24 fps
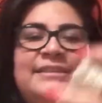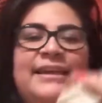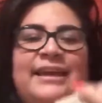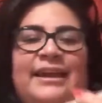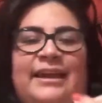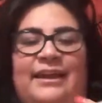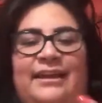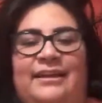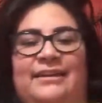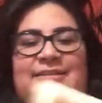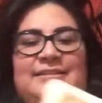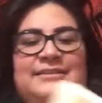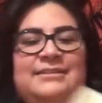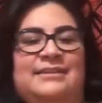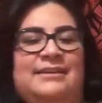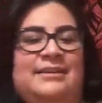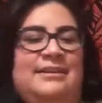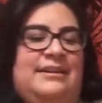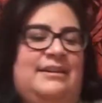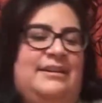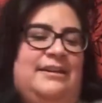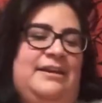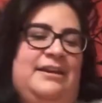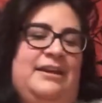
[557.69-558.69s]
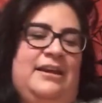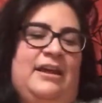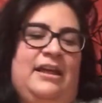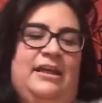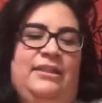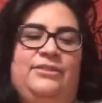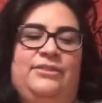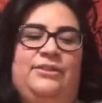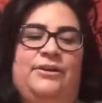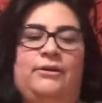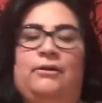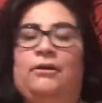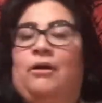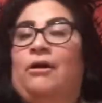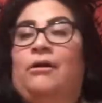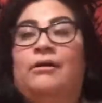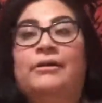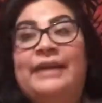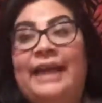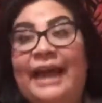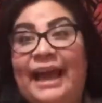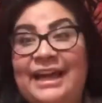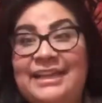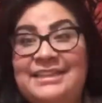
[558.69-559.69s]
and they're all
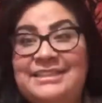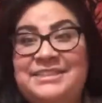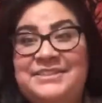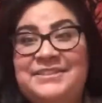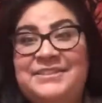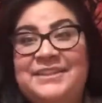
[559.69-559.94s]
cats you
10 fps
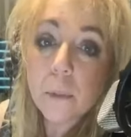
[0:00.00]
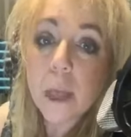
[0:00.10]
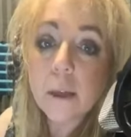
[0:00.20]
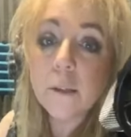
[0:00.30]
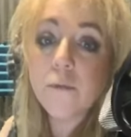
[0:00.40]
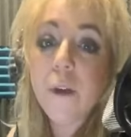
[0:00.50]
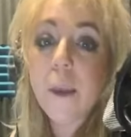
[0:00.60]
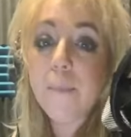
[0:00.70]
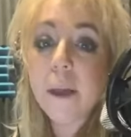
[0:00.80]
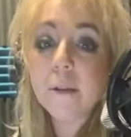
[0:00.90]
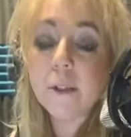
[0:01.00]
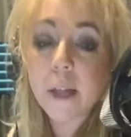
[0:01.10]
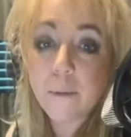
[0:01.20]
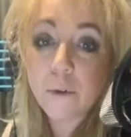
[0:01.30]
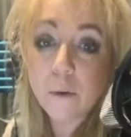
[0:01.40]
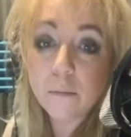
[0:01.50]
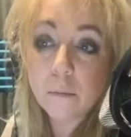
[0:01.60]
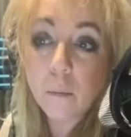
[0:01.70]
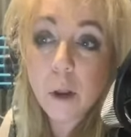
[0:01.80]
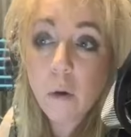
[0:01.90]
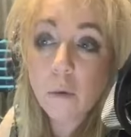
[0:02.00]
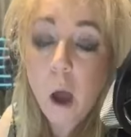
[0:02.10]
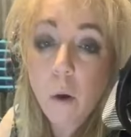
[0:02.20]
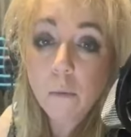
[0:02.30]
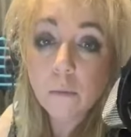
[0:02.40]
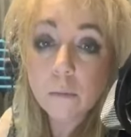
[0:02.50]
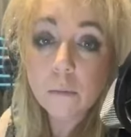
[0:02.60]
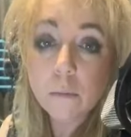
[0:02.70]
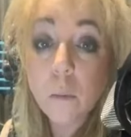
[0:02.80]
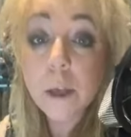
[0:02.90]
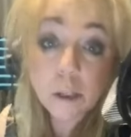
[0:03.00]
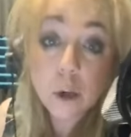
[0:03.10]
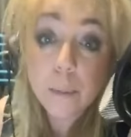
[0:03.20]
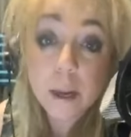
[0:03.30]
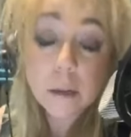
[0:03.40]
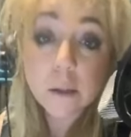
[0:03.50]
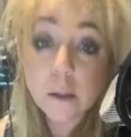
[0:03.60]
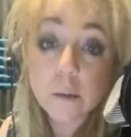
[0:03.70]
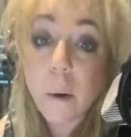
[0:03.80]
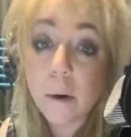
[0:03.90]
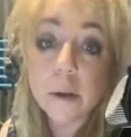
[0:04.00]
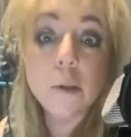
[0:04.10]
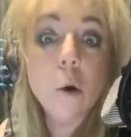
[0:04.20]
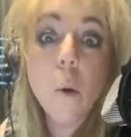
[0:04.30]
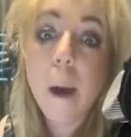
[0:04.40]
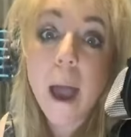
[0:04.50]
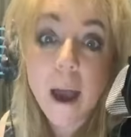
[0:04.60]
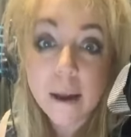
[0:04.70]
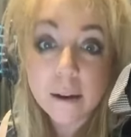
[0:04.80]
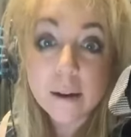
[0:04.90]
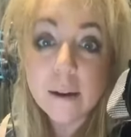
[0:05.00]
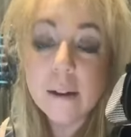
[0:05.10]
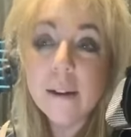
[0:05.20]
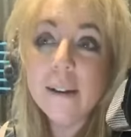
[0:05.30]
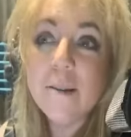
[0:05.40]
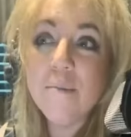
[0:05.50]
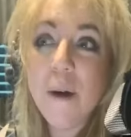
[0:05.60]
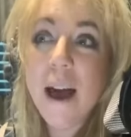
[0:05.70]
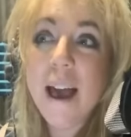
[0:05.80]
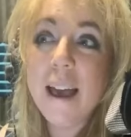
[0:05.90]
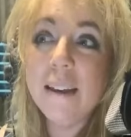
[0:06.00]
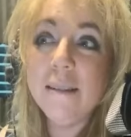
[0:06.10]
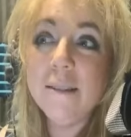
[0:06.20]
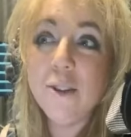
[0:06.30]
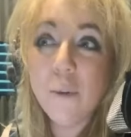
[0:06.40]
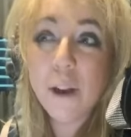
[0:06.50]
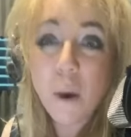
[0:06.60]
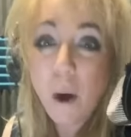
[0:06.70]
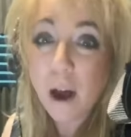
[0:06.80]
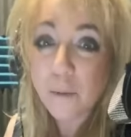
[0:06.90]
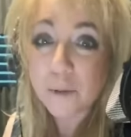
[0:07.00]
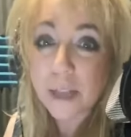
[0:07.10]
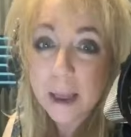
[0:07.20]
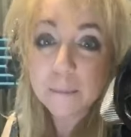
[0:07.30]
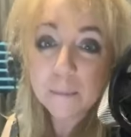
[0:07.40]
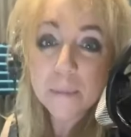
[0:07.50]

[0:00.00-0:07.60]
Is vaping safer? We don't know. We assume it is because smoking is so bad. But do we know 100%?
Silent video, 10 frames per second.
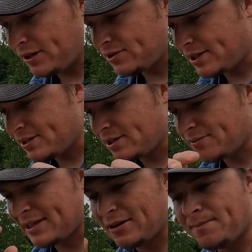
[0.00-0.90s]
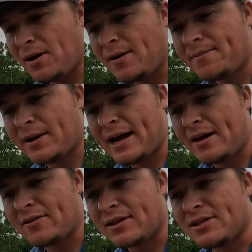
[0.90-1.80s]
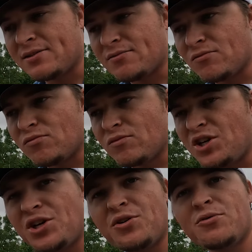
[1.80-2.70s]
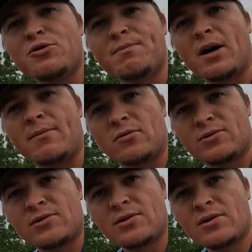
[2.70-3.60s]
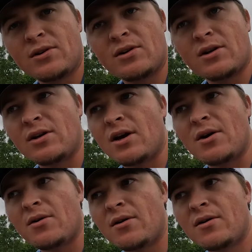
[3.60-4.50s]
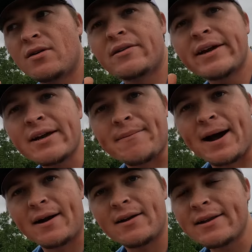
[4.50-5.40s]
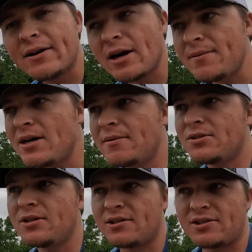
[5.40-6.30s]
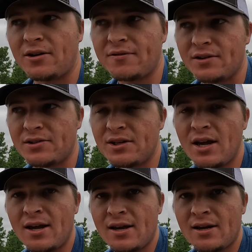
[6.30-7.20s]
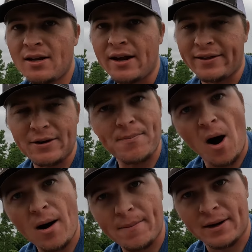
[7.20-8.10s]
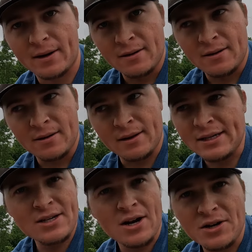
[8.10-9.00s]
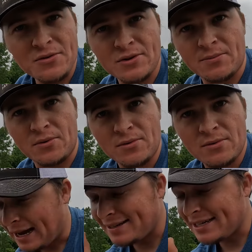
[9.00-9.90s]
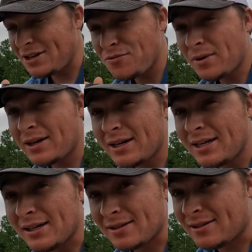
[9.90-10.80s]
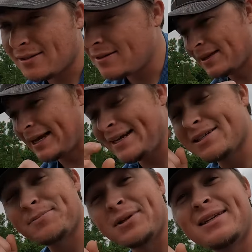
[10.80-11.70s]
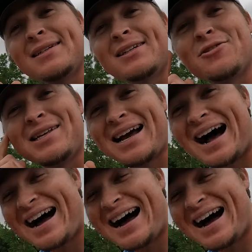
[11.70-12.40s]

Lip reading: well systems that are pumping out these huge bubbles, think about it. They're coming up to the surface and they're popping. That's not usable. I tell you what it is. It is pleasing to the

......

## Exercise aim
Any picture in the material is to be left out, and everything else is to be retyped as is.

## Response below
24 fps
[557.69-558.69s]
[558.69-559.69s]
and they're all
[559.69-559.94s]
cats you
10 fps
[0:00.00]
[0:00.10]
[0:00.20]
[0:00.30]
[0:00.40]
[0:00.50]
[0:00.60]
[0:00.70]
[0:00.80]
[0:00.90]
[0:01.00]
[0:01.10]
[0:01.20]
[0:01.30]
[0:01.40]
[0:01.50]
[0:01.60]
[0:01.70]
[0:01.80]
[0:01.90]
[0:02.00]
[0:02.10]
[0:02.20]
[0:02.30]
[0:02.40]
[0:02.50]
[0:02.60]
[0:02.70]
[0:02.80]
[0:02.90]
[0:03.00]
[0:03.10]
[0:03.20]
[0:03.30]
[0:03.40]
[0:03.50]
[0:03.60]
[0:03.70]
[0:03.80]
[0:03.90]
[0:04.00]
[0:04.10]
[0:04.20]
[0:04.30]
[0:04.40]
[0:04.50]
[0:04.60]
[0:04.70]
[0:04.80]
[0:04.90]
[0:05.00]
[0:05.10]
[0:05.20]
[0:05.30]
[0:05.40]
[0:05.50]
[0:05.60]
[0:05.70]
[0:05.80]
[0:05.90]
[0:06.00]
[0:06.10]
[0:06.20]
[0:06.30]
[0:06.40]
[0:06.50]
[0:06.60]
[0:06.70]
[0:06.80]
[0:06.90]
[0:07.00]
[0:07.10]
[0:07.20]
[0:07.30]
[0:07.40]
[0:07.50]

[0:00.00-0:07.60]
Is vaping safer? We don't know. We assume it is because smoking is so bad. But do we know 100%?
Silent video, 10 frames per second.
[0.00-0.90s]
[0.90-1.80s]
[1.80-2.70s]
[2.70-3.60s]
[3.60-4.50s]
[4.50-5.40s]
[5.40-6.30s]
[6.30-7.20s]
[7.20-8.10s]
[8.10-9.00s]
[9.00-9.90s]
[9.90-10.80s]
[10.80-11.70s]
[11.70-12.40s]

Lip reading: well systems that are pumping out these huge bubbles, think about it. They're coming up to the surface and they're popping. That's not usable. I tell you what it is. It is pleasing to the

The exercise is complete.